= Convention of Turin =

1742 treaty between Austria and Sardinia

The Convention of Turin was a 1742 agreement between Austria and Sardinia signed in the Sardinian capital of Turin. It created a military alliance between the states, directed principally against Spain. It was signed by the Sardinian Chief Minister the Marquis D'Ormea and the Austrian envoy Count Schulenburg.

Following the outbreak of the War of the Austrian Succession and the attack on Austria by a coalition of states including France, Prussia, Bavaria and Saxony - their possessions in Italy began to look vulnerable. Spain had ambitions in the area, driven by Elisabeth Farnese who wished to secure Italian kingdoms for her sons. Austria tried to persuade Sardinia to join with them against Spain, although this was resisted by the Sardinian leadership.

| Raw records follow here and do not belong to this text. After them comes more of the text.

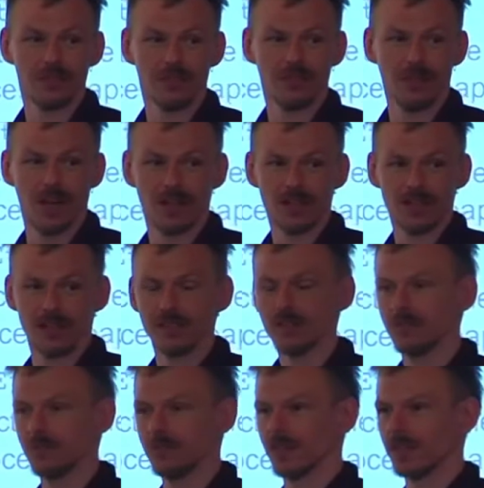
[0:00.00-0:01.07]
to the function
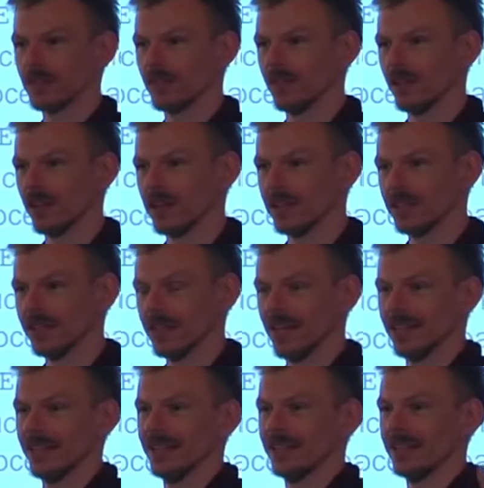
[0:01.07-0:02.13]
when you call it,
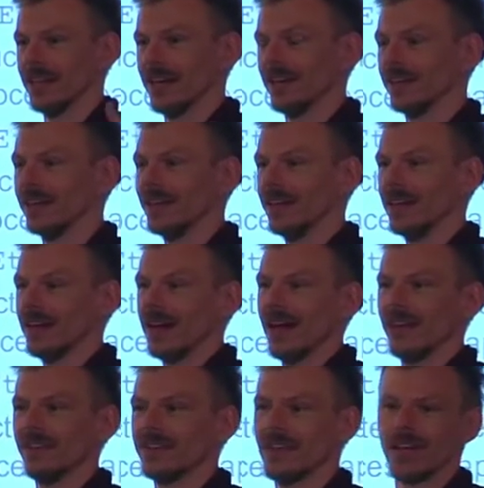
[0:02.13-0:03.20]
and
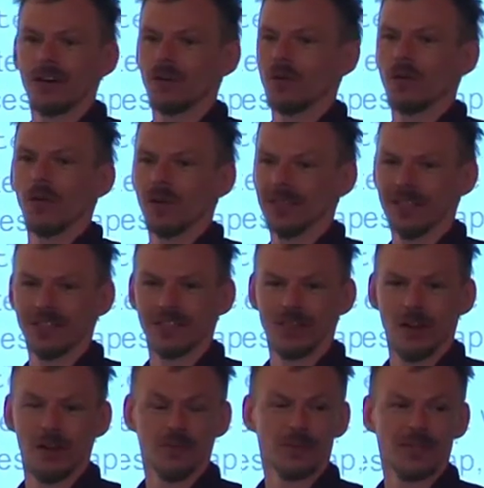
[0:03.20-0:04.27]
they are all E
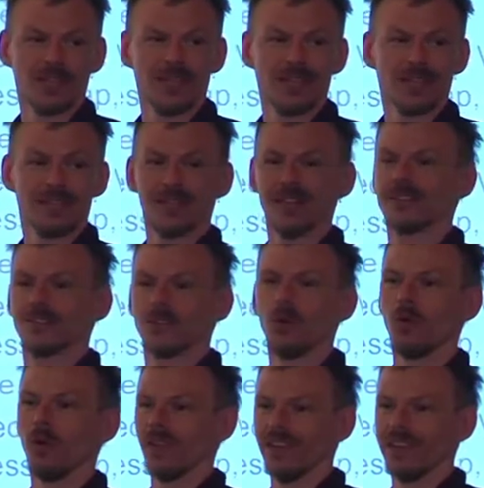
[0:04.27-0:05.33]
terms. And then it does
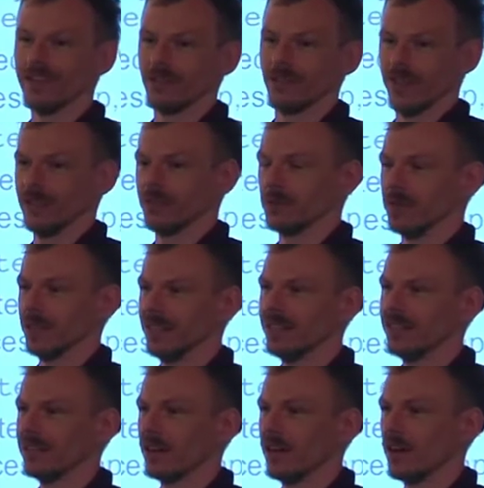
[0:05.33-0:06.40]
all these things with
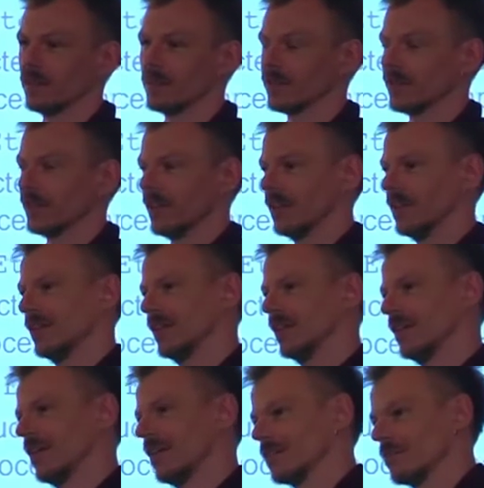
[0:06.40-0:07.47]
E terms.
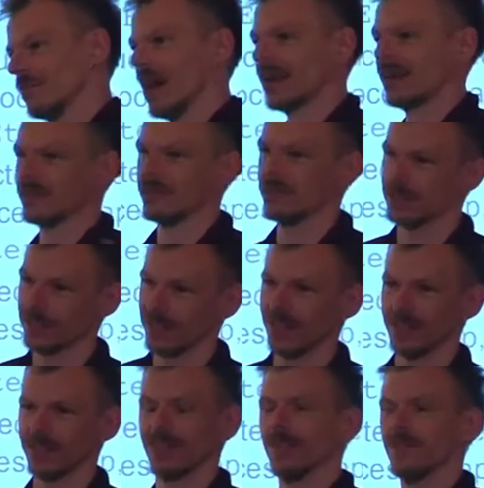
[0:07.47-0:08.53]
There's macros,
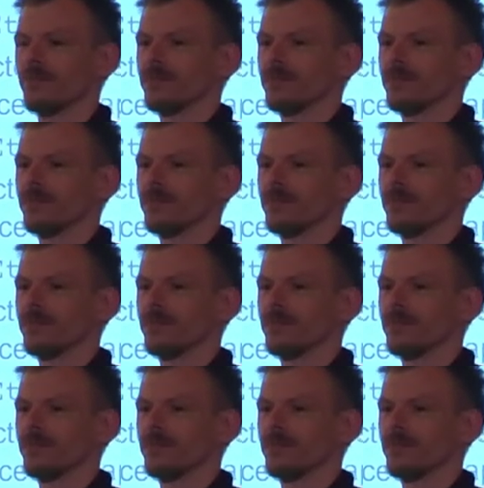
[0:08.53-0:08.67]
there's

Sardinian attempts to remain neutral were undermined by apparent Spanish threat's to their independence. After a large Spanish force was shipped across the Mediterranean and was poised for offensive operations in Italy, Sardinia moved towards concluding agreements with both the British and Austrians. The Sardinians initially made specific territorial requests from Austria as a payment for their co-operation, but later abandoned this for vaguer promises for new territory in Lombardy. The agreement was concluded on 1 February 1742. The agreement was later expanded on by the Treaty of Worms (1743).

==Bibliography==
- Browning, Reed. The War of the Austrian Succession. Alan Sutton Publishing, 1994.
- Owen, John B. The Rise of the Pelhams. Methuen, 1957.